Influence of fluorine doping on the microstructure, optical and electrical properties of SnO2 nanoparticles

Tin dioxide (SnO2) is one of the most promising functional semiconductor materials; it has stimulated considerable research interest for its wide applications such as optoelectronic devices and solar cells technology. Undoped and fluorine doped tin oxide aerogel nanoparticles have been successfully synthesized by sol-gel route and dryed under supercritical conditions of ethanol. The effect of fluorine concentration on SnO2 nanoparticles properties was systematically investigated by X-ray diffraction, scanning electron microscopy, transmission electron microscopy, Raman spectroscopy, UV-Vis-IR spectroscopy and impedance spectroscopy.

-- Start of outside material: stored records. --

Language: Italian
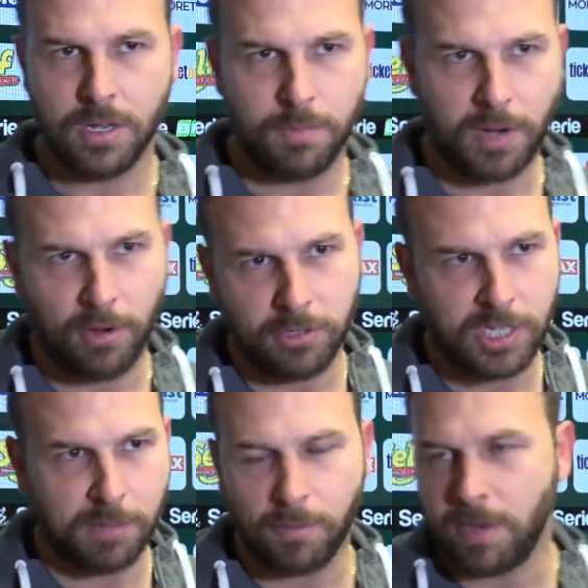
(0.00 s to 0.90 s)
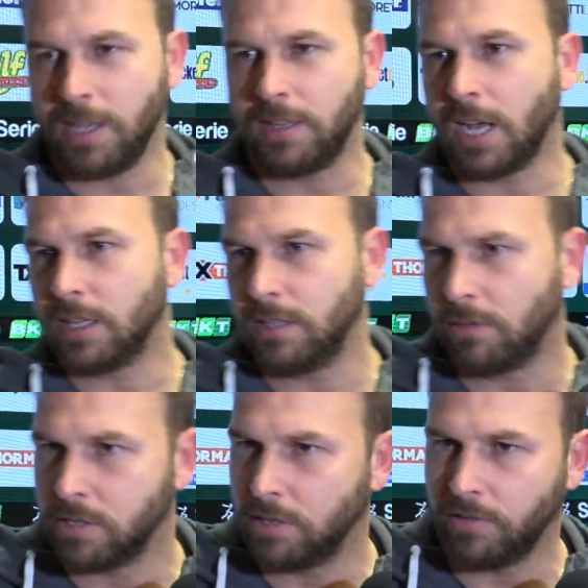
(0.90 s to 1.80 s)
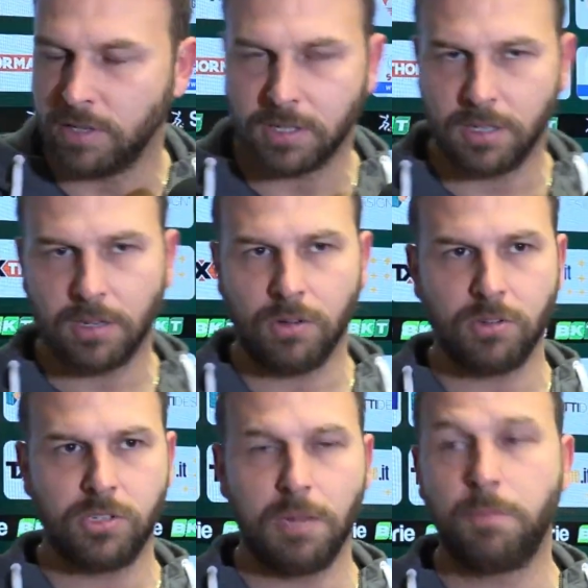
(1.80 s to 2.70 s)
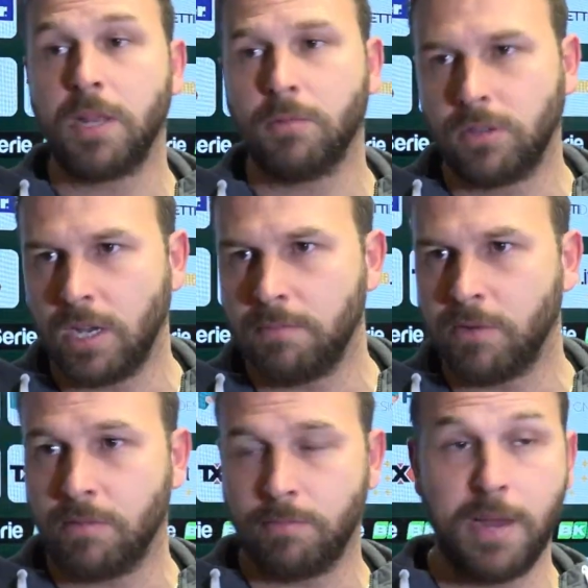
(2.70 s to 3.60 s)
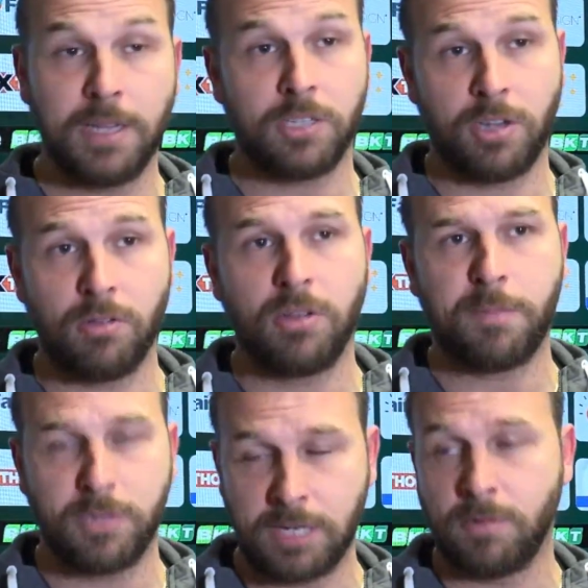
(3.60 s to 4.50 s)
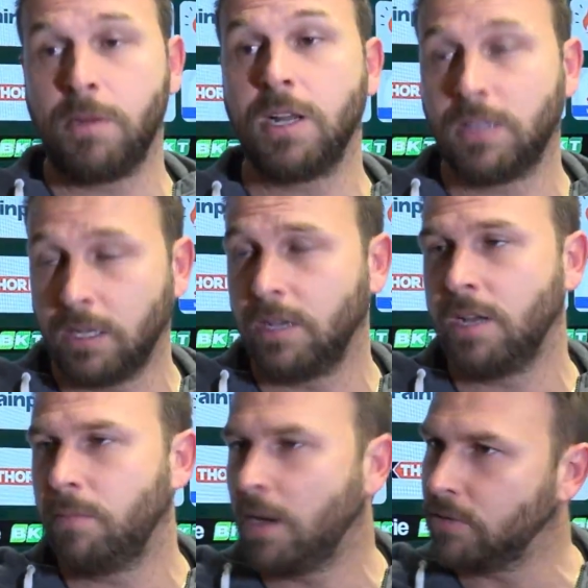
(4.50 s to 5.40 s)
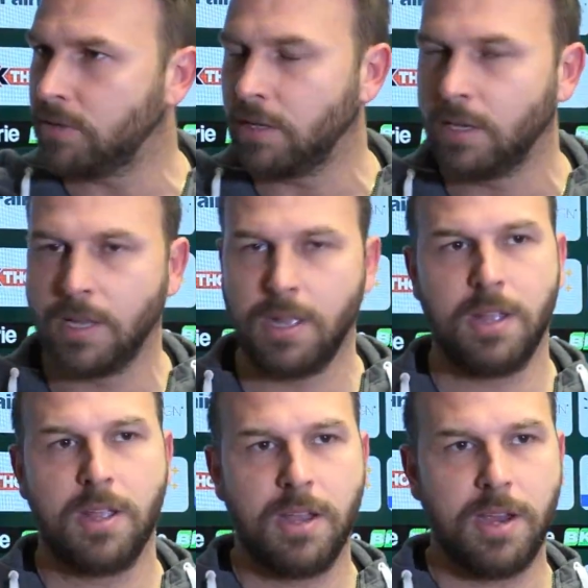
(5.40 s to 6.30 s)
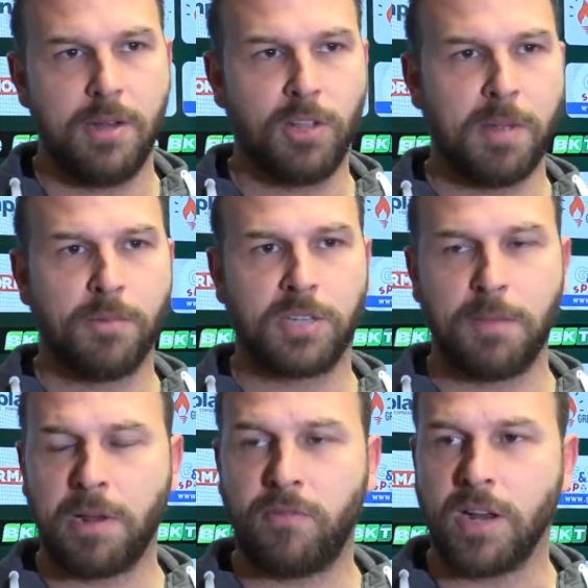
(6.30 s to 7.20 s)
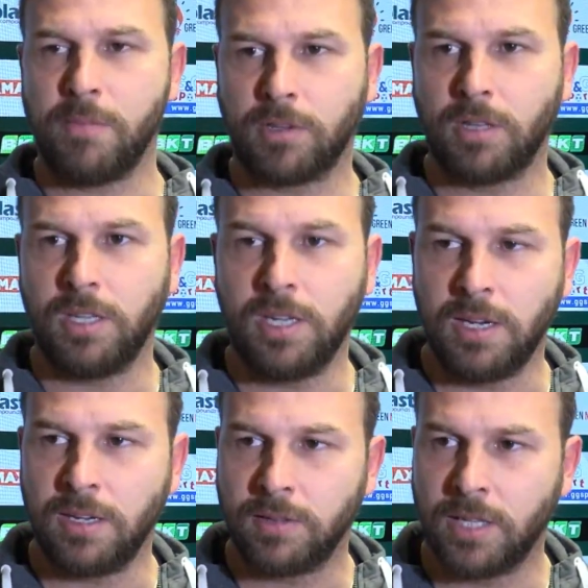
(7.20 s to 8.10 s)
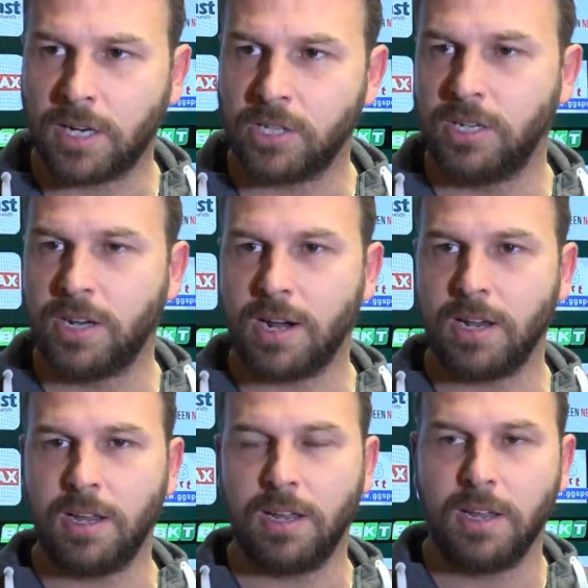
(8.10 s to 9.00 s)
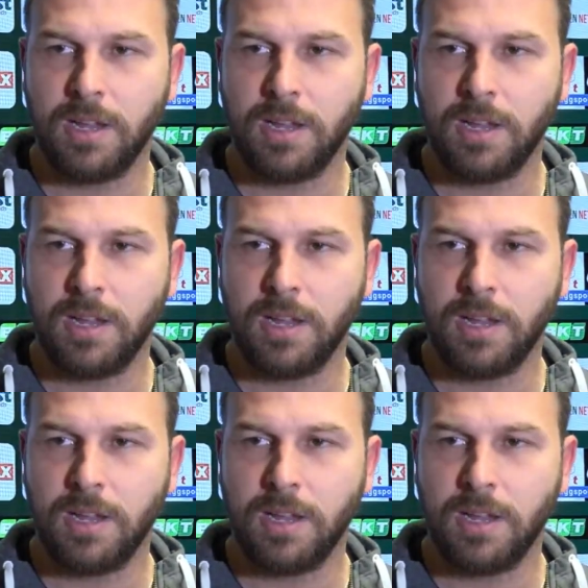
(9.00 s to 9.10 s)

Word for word: perché noi ci siamo meritati questi fischi oggi, il primo tempo, mentre il secondo tempo ci siamo meritati gli applausi. E noi dobbiamo sempre fare in modo di, di trascinare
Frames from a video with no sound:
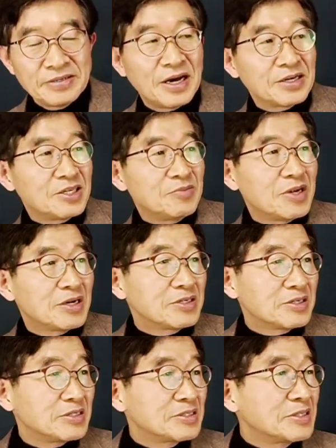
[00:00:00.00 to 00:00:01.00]
양심이란
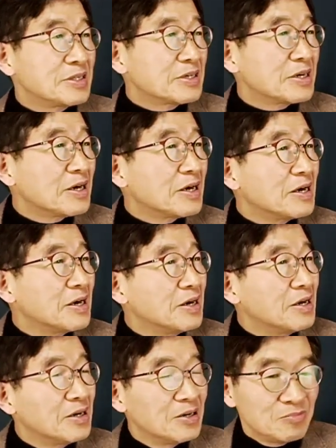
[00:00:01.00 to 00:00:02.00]
것이 있으니까
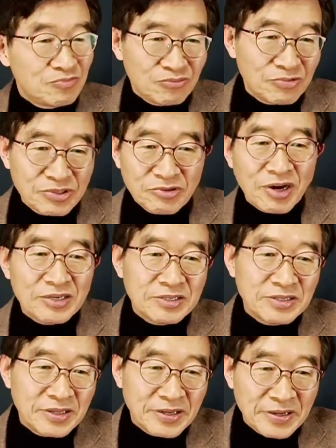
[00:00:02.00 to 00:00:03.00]

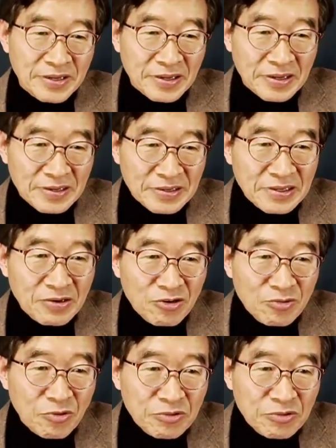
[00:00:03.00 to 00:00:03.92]
부끄러워하는데 여기 오늘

Characterization data showed that both pure SnO2 and FTO aerogels have a polycrystalline tetragonal rutile structure with a highly (110) plane preferred orientation. The grain sizes in the range of 11-25 nm were obtained depending on the elaboration conditions. Raman spectra show the fundamental peaks at 477, 632, and 782 cm(-1), corresponding to the E-g, A(1g), and B-2g vibration modes, respectively, in good agreement with those for the rutile bulk SnO2. The optical band gap value of tin oxide decreases from 3.88 to 3.44 eV with the increase of fluorine content. Impedance spectroscopy results indicate that the electrical properties are strongly dependent on temperature and doping rate. These results show the strong correlation between the structural, morphological, optical and electrical properties of the samples depending on doping content which was well reflected on the quality of the nanoparticles.